包厢里的气氛热闹起来。陆沉喝了几碗酒,脸色开始泛红,话也多了。
徐逢为了套近乎,也喝了不少,顺着陆沉的话题往下聊。
大家都在闲聊。唯独坐在陆沉旁边的齐云不怎么说话。
他觉得自己必须要给这些高深莫测的话题增加一点“智者”的氛围。
于是,每当徐逢或者诸葛无名说完一段话,齐云就在旁边从鼻腔里发出一声沉闷的“哼”,或者用沙哑的嗓音压抑地低笑两声。
那笑声像夜枭一样,干巴巴的。
徐逢坐在对面,听着这一声声冷哼和怪笑,背上的汗毛都立起来了。
他更加确定了自己的判断。这个陈路,已经被陆沉打压得有些扭曲了。
如此惊世谋士,被强行镇压孤立在一旁,日积月累下来,性情变得如此阴郁乖张。
必须想办法接触他,把他拉拢到王爷麾下,这绝对是一把刺向陆沉的利刃!
不过今日陆沉看得紧,还不是开口的时机。
陆沉摇摇晃晃地放下酒碗,一只手撑着桌子,打了个酒嗝。
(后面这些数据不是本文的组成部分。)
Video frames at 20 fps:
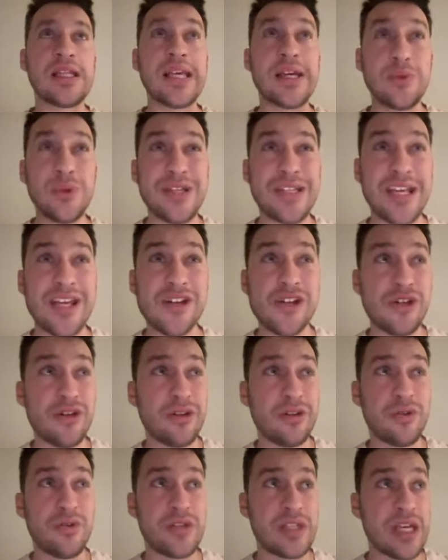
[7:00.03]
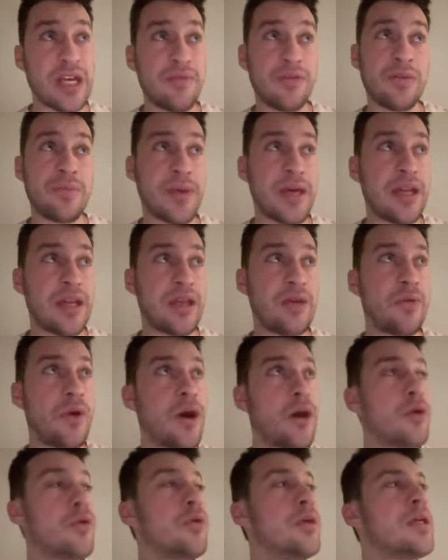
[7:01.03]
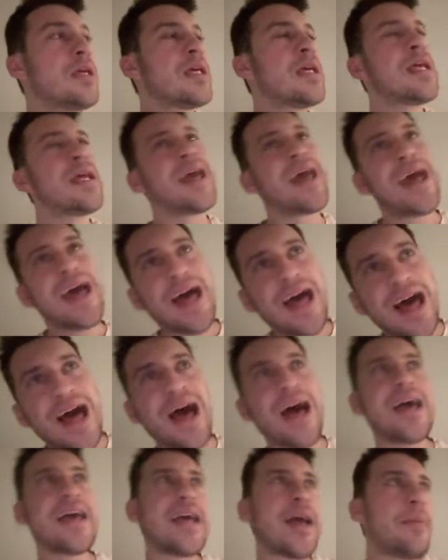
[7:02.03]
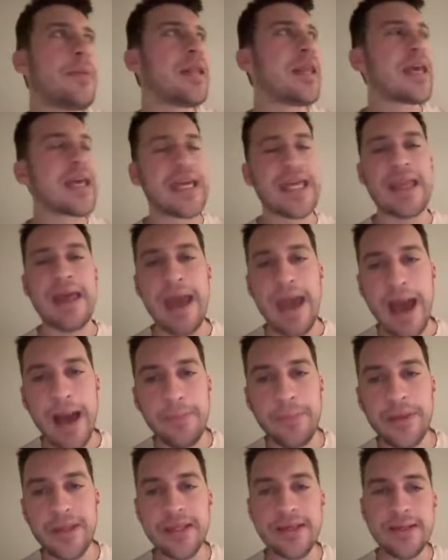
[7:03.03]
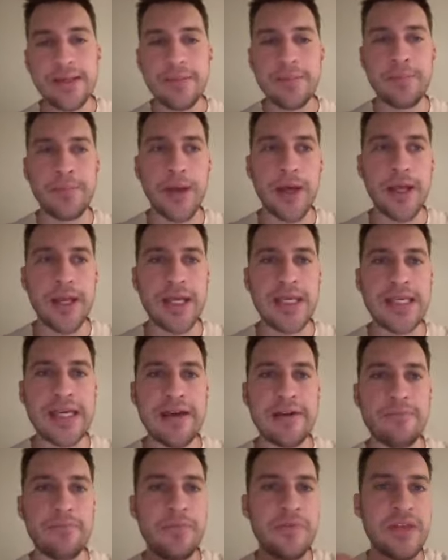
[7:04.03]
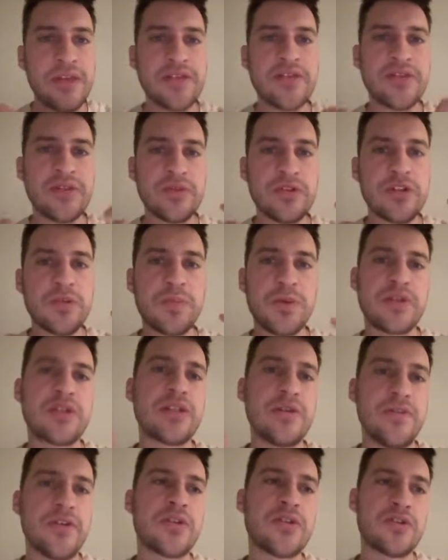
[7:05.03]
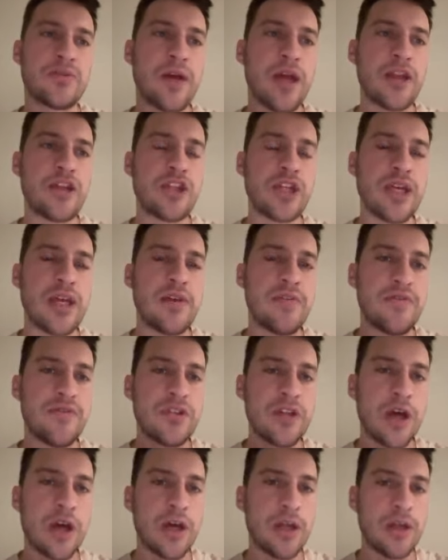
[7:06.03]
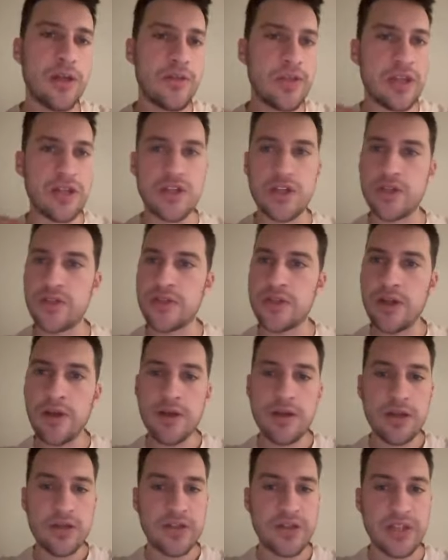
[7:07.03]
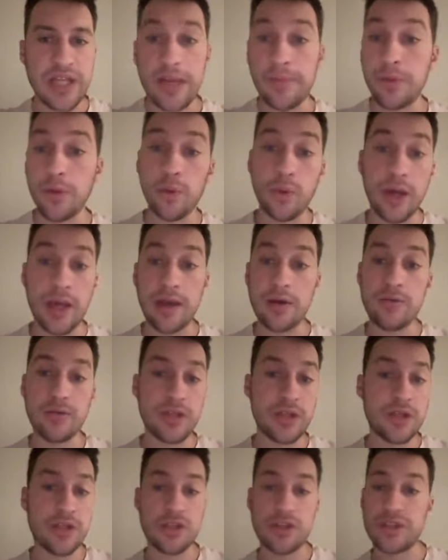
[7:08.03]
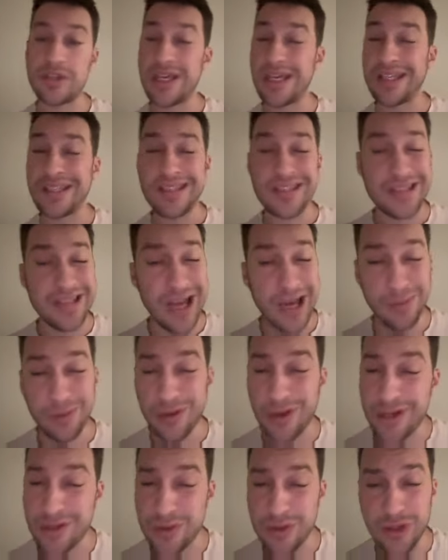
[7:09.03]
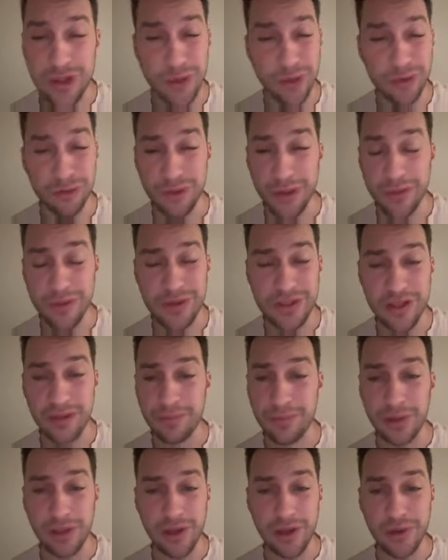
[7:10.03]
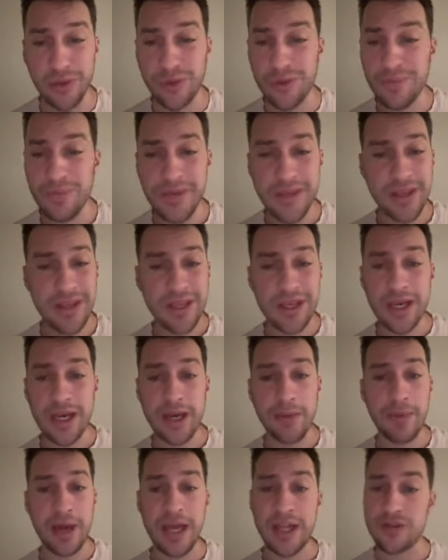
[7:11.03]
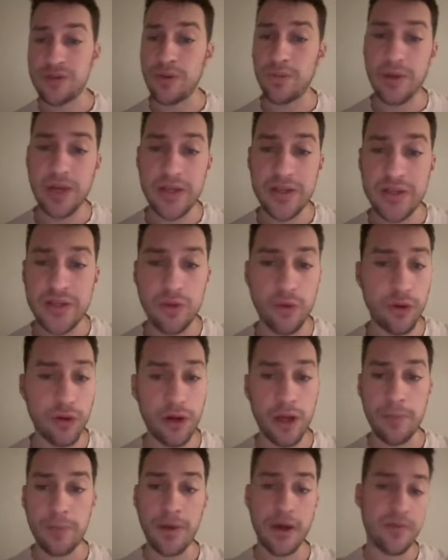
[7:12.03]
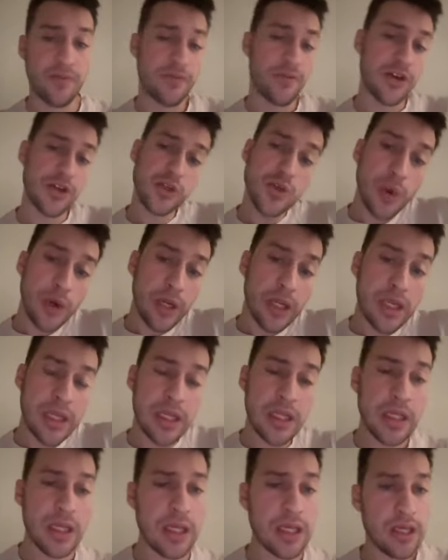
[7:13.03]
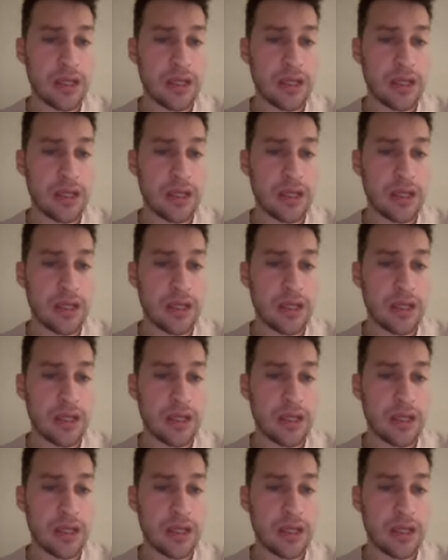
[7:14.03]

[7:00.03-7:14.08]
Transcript: liquidation or losing every penny you own. I, I mean, it can happen, but again, this specific strategy, if done, you just Staple Way, which is just like stop loss two or three percent below uh, my entry price or above if I shorted.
他转头看向坐在另一边的赵幼虎。
“二弟啊。”
陆沉大着舌头醉醺醺说道:“刚才徐兄跟我说了,我从蜀州抢……嗝……收藏的那些名贵字画,安乐王甚是喜欢,日日夜夜放在案头欣赏。”
陆沉拍着桌子,一脸找到知音的兴奋。
“这就对了,还得是王爷才是真正与我们志同道合之人啊。”
他打着酒嗝,用手指戳了戳自己得心窝,看着徐逢甚是推心置腹模样。“那些不识货的商贾懂什么!二弟,你明日去把咱们库房里剩下的那些字画,全拿出来,一并打包好!
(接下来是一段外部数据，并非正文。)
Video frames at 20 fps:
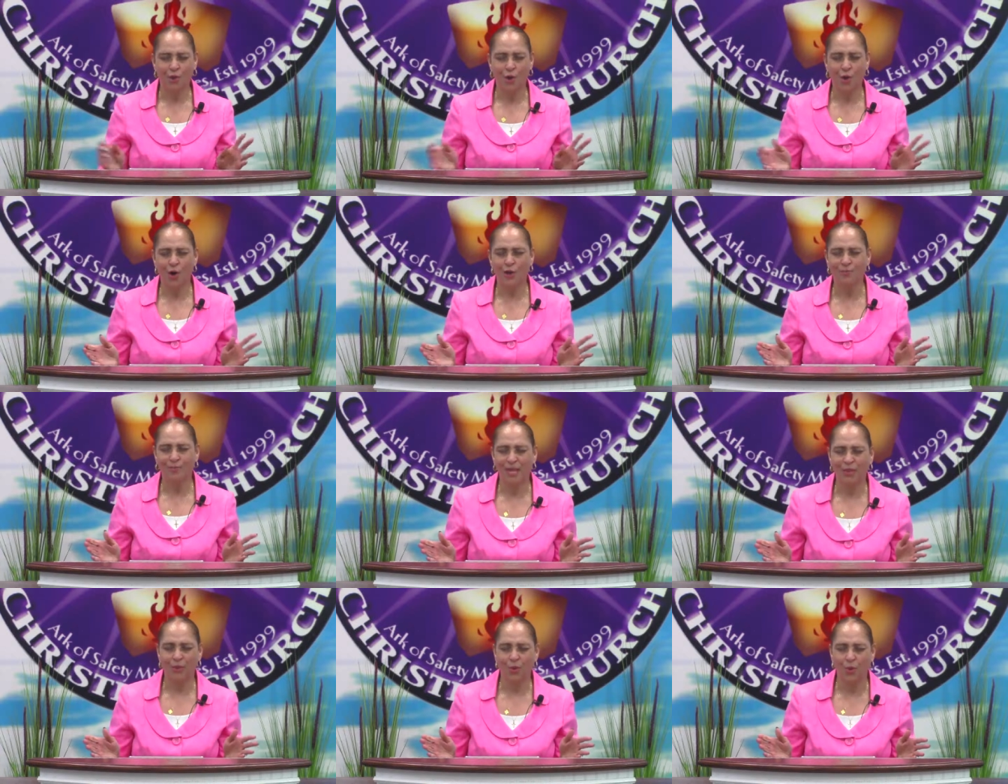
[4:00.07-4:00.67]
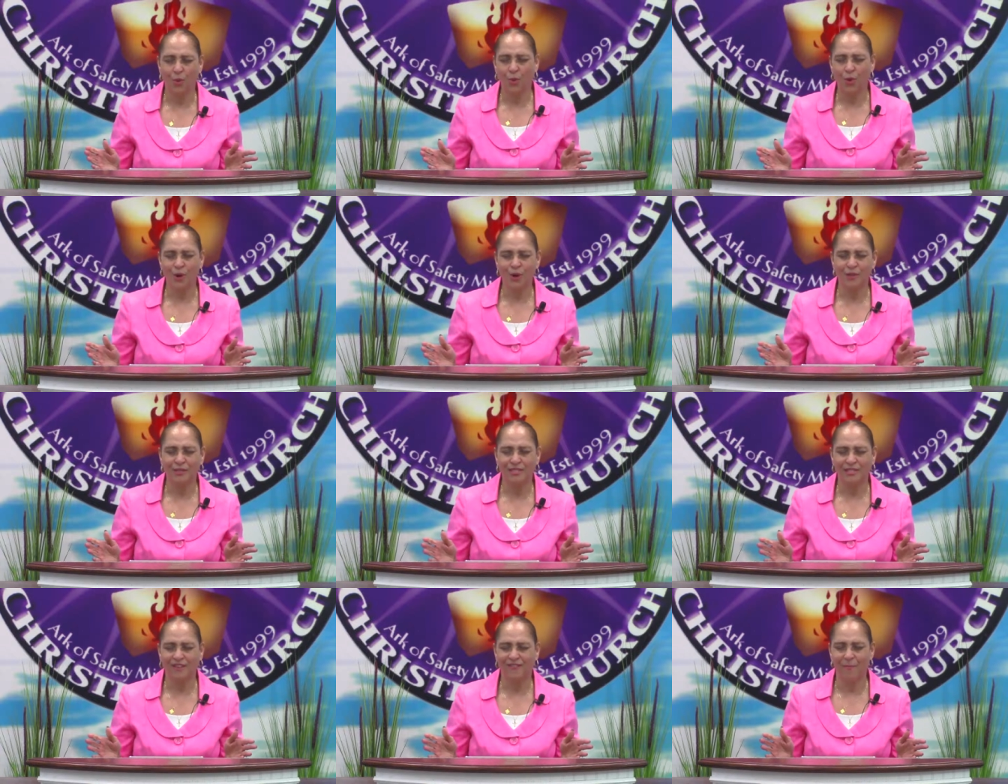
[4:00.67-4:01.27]
Lord, may the
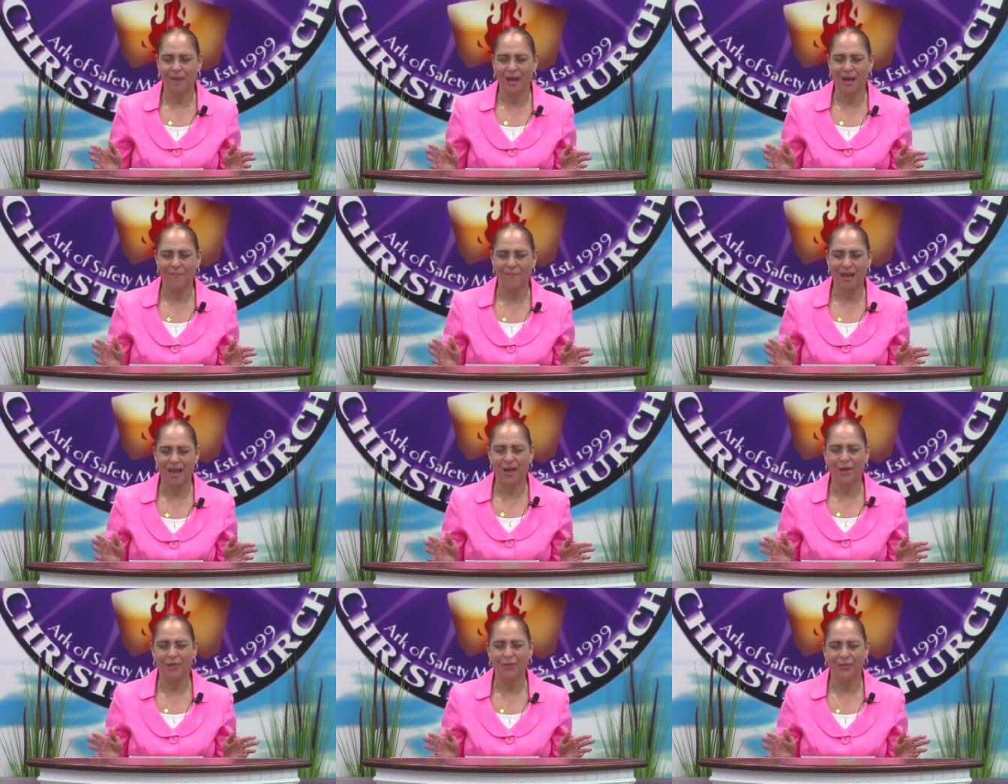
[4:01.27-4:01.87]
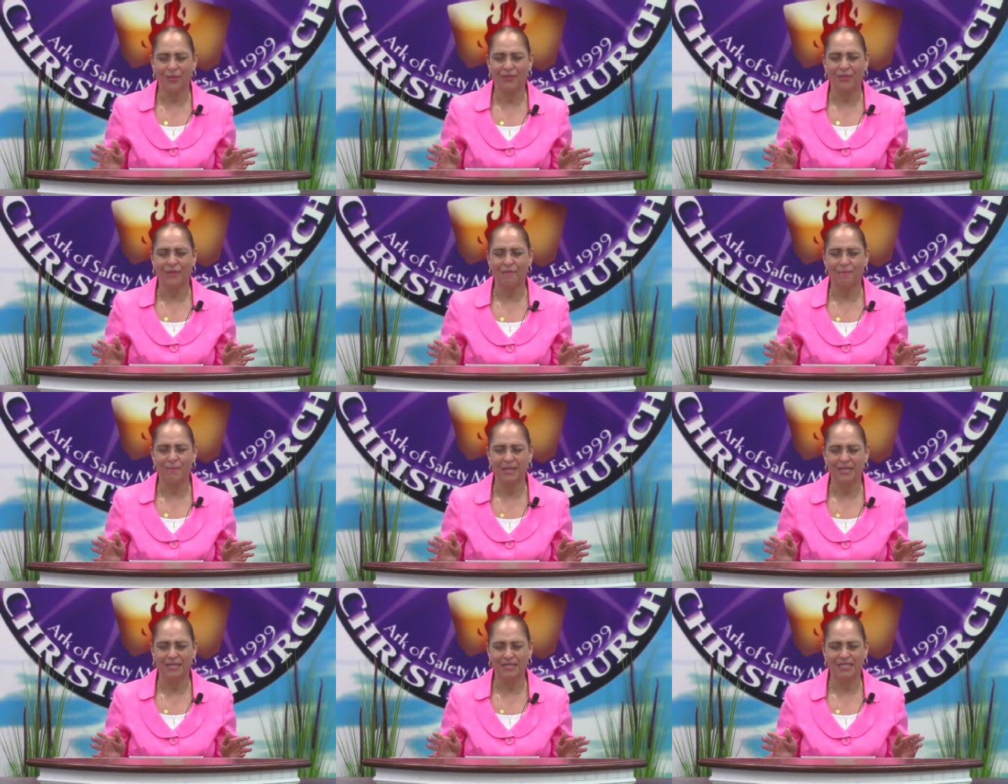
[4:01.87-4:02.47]
words of my mouth and the
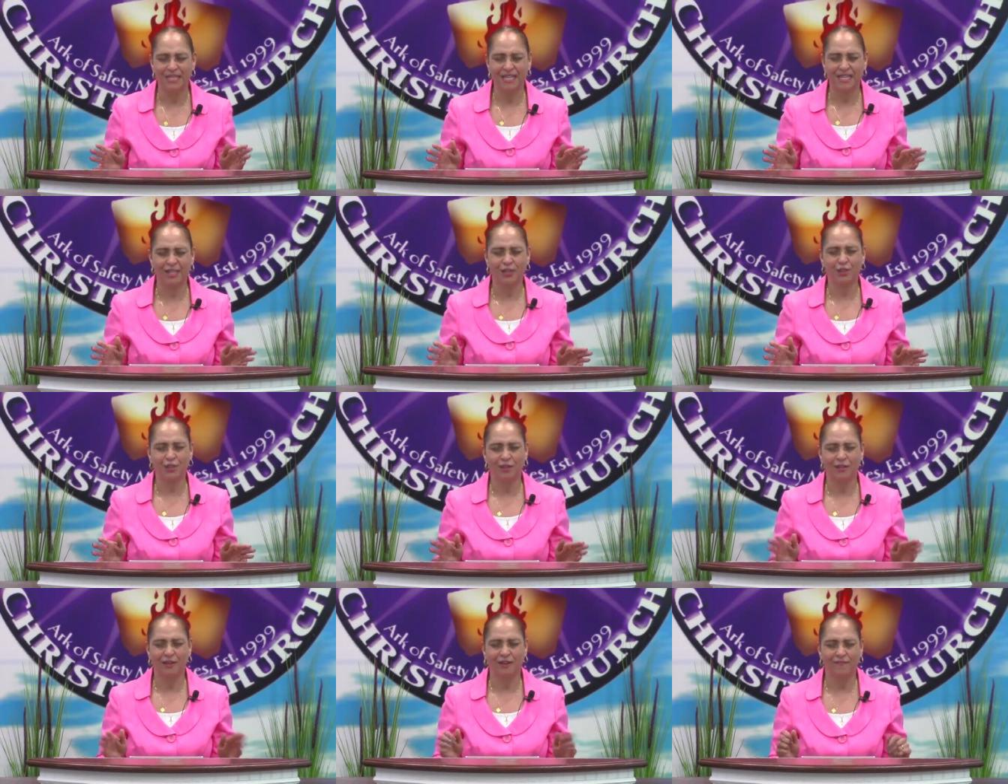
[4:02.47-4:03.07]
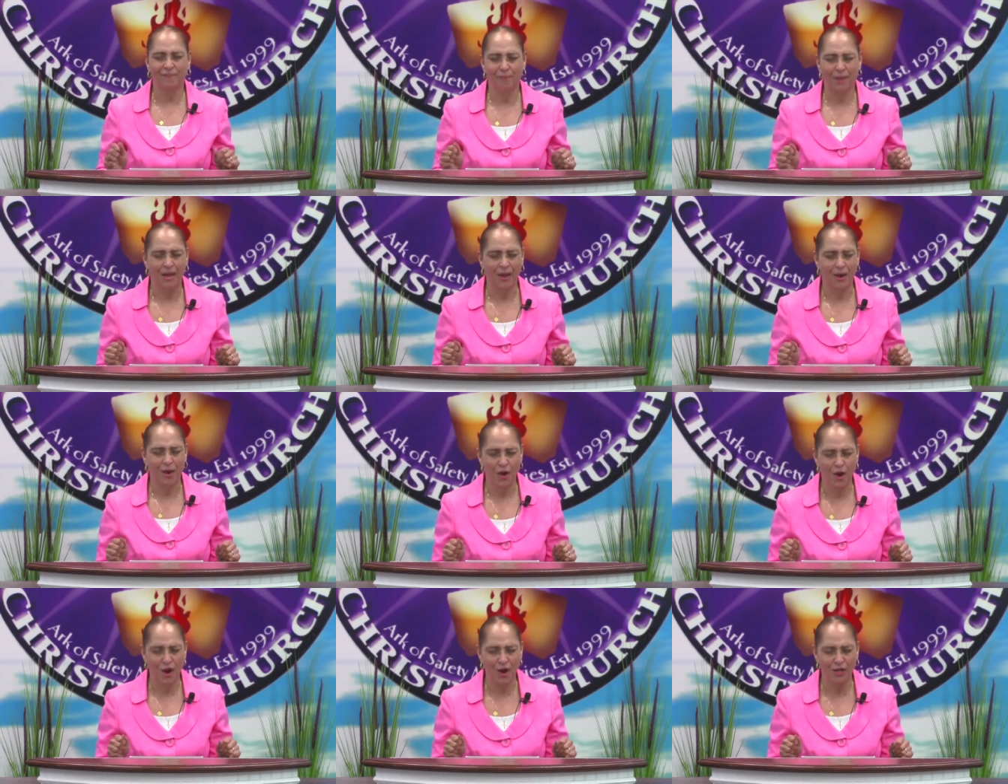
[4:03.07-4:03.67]
meditation of my
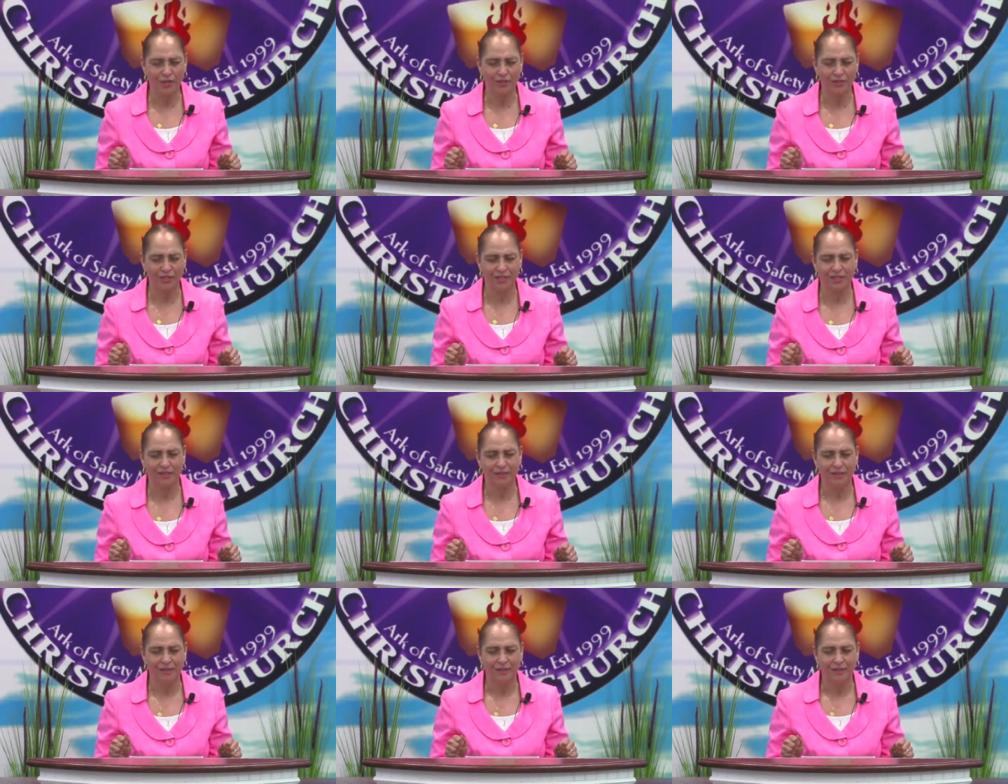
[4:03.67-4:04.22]
heart,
明日直接送到徐兄下榻的住所,让他带回去给王爷慢慢欣赏。”
徐逢正端着酒杯,听到这话,手僵在半空,这陆沉贼心不死啊!
送字画?我那就是恭维,是恭维啊,你听不懂啊?
陆沉接着往下说,声音里带着不容拒绝的果断,锤了锤自己的“良心”。
“不过二弟,咱们做人得厚道,可不能多挣安乐王一分钱。